Soaring Beyond Midlife: The Surprisingly Natural Emergence of Leadership Superpowers in Life’s Second Half

Aneace Haddad

Publisher: Aneace Pte Ltd Pages: 217 Price: (ebook) $18.00 ISBN: Reviewed: April, 2024 Author Website: Visit »

Aneace Haddad’s second leadership offering, following the parable novel The Eagle That Drank Hummingbird Nectar, addresses a new group of readers: those in their late 30s to late 60s, who are approaching the “crucible of midlife leadership.”

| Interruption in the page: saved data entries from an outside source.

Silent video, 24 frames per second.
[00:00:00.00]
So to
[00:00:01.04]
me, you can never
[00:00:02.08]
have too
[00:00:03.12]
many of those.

The book is framed around a fictional CEO forum in Lake Como, where four CEOs are floundering: Rajiv, whose factories have suffered too many safety incidents; Nicole, an interim CEO whose board won’t give her the permanent role; Joanna, who struggles with her self-confidence, and Tomas, whose team’s enthusiasm is flagging. (Haddad’s website indicates that these are based on his clients.) The CEOs do the deep digging necessary to transform their careers, consider how to become their best selves, and predictably, triumph.

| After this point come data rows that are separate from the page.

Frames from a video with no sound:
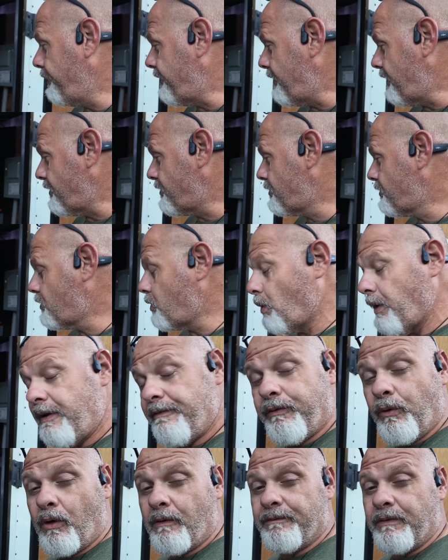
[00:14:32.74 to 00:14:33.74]
with the
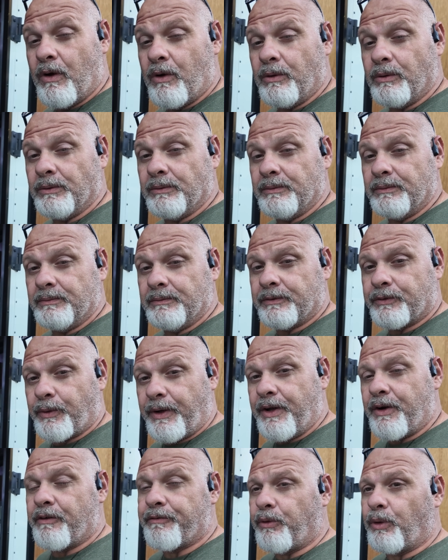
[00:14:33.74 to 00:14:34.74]
24 volt
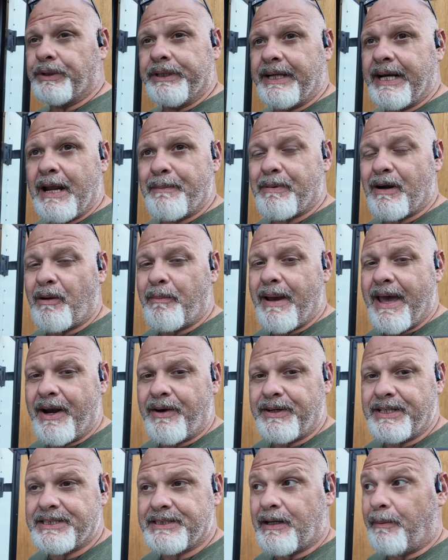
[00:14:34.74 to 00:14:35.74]
314 amp hour
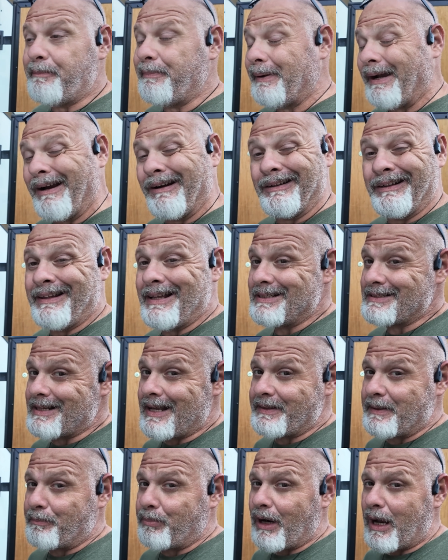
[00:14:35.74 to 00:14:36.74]
batteries. Apparently, that's
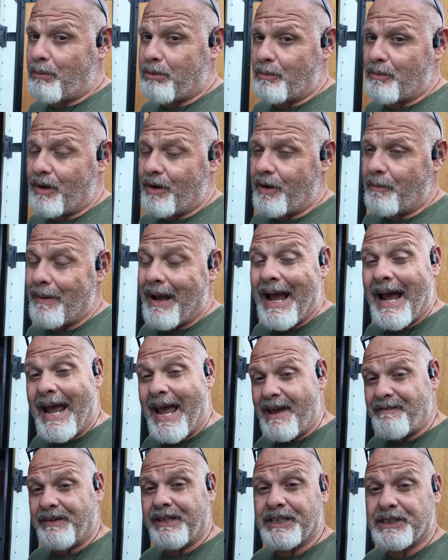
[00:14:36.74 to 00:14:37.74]
not the problem on them. I
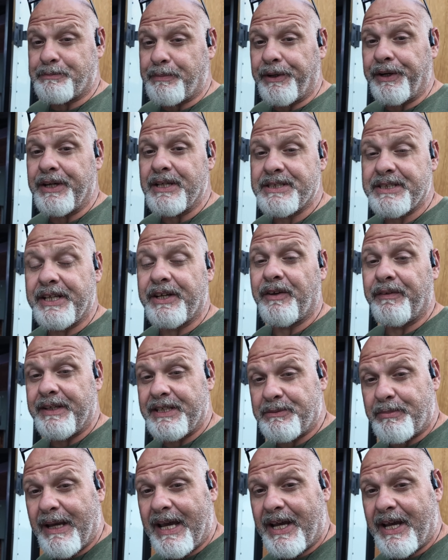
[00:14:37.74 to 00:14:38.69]
haven't experienced it on these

Challenging the idea that midlife is a time of decline, Haddad describes the “Three Winds of Change—physiological, neurological, and parental”— that help usher people into what he describes as a potent, creative time of life. He urges readers to adopt “humility and iron will” and “continual rebirth.” Interspersed among the framing narrative and advice are a series of fairly pedestrian poems.

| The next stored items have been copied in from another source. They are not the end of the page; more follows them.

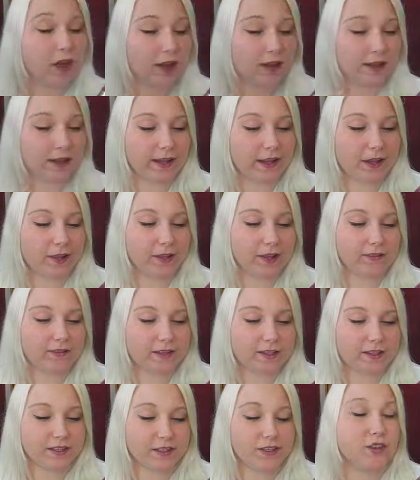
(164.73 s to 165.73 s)
I like how they've
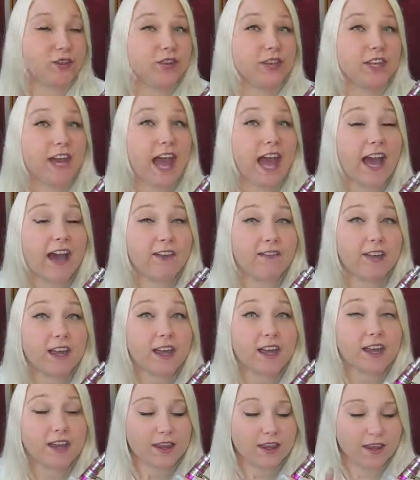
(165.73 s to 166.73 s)
continued to have
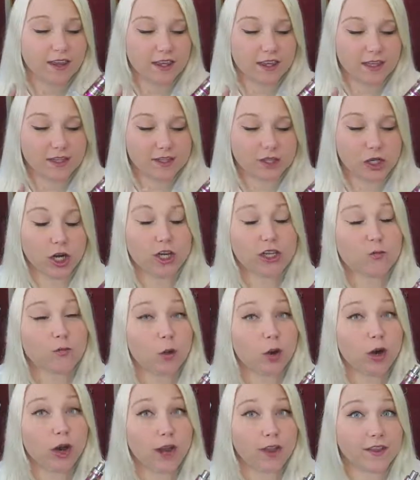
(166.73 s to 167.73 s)
the charge
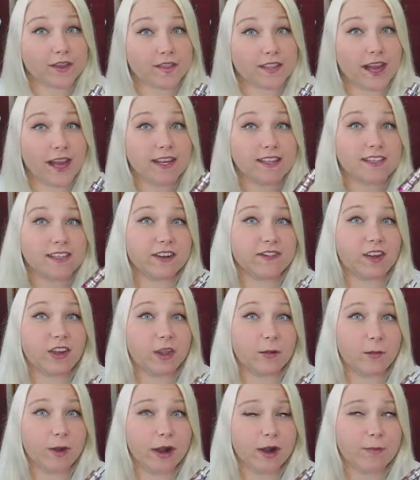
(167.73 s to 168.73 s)
port on the side instead of on
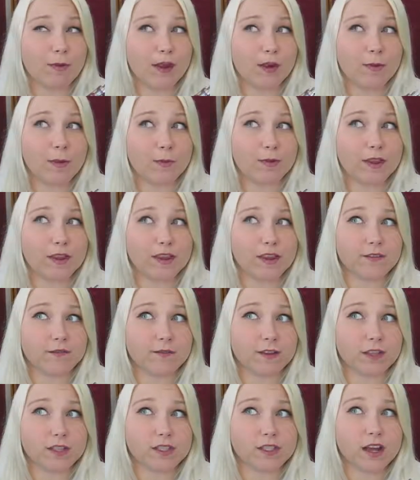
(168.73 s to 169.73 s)
the bottom. I remember like
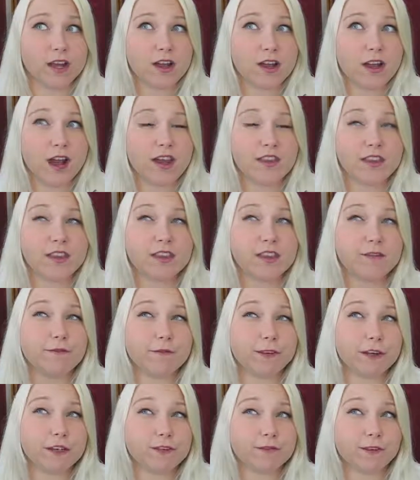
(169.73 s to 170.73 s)
I think the
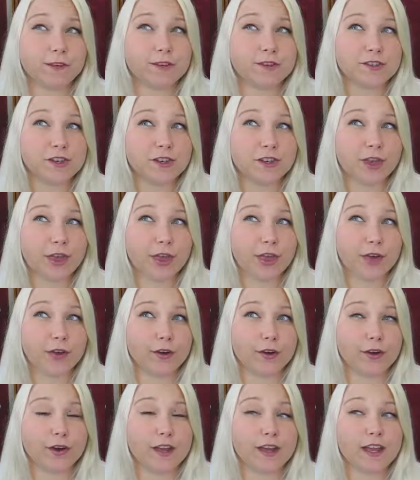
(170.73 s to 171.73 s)
first version, the
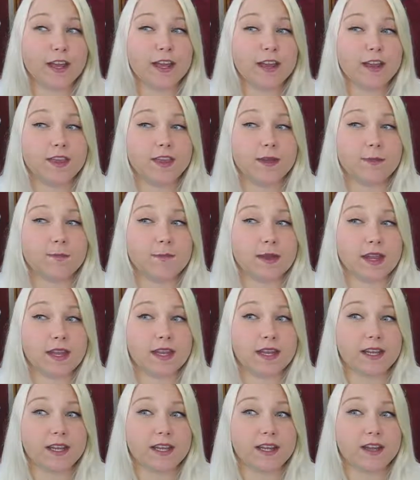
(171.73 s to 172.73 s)
30, the
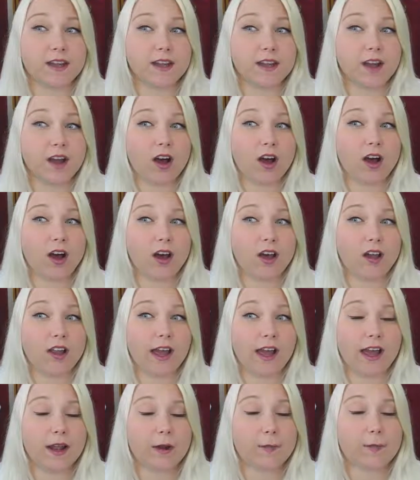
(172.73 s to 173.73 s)
mini, all
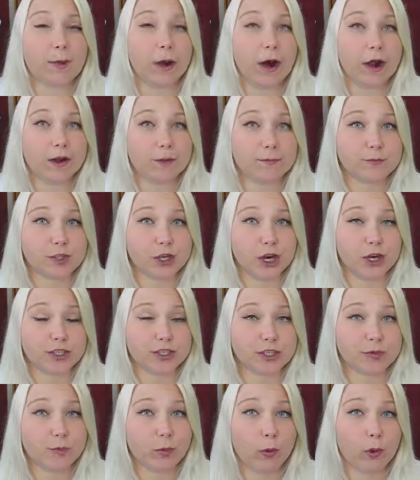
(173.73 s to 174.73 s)
had bottom
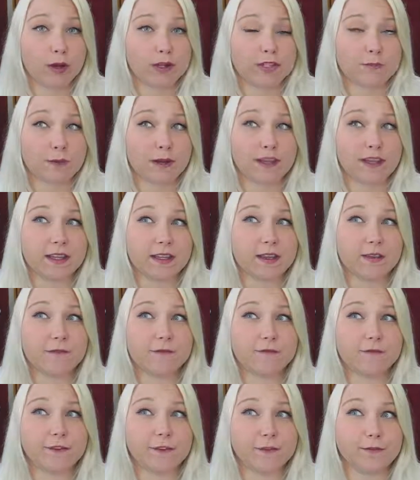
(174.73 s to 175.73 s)
charging ports, but I think the
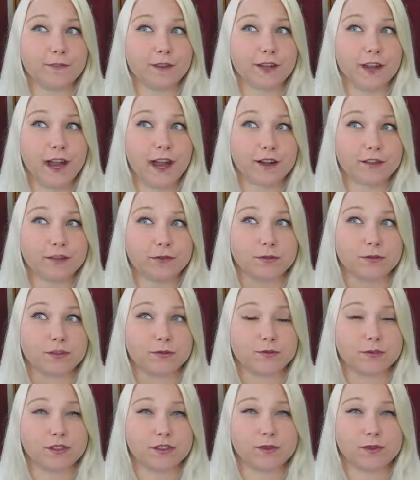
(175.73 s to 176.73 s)
50 actually was the
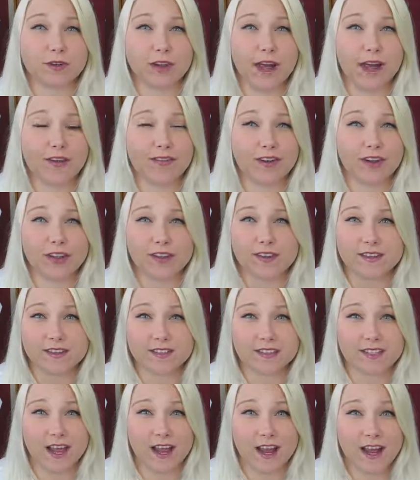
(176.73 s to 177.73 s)
first one to have it on
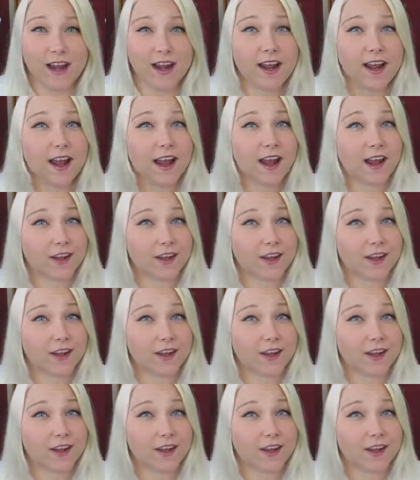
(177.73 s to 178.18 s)
its side.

While the language is encouraging and the message solid— people should, certainly, not be put out to pasture once the first bloom of youth is gone—the book is hampered by clunky writing, such as this mixed metaphor: “Embrace the silver lining of midlife’s physical changes as a doorway to deeper self-awareness…,” and an over-reliance on buzzwords. Haddad’s attempts at profundity include many references to will, inspiration, transformation, etc., but the advice on how to actually achieve it is thin on the ground.

The overall offering is certainly accessible to those new to leadership advice, as the narrative format offers a lot of easy-to-digest dialogue, and the advice is peppered with encouragement, Unfortunately, there’s just not much substance under the puff, which makes for a somewhat frustrating reading experience.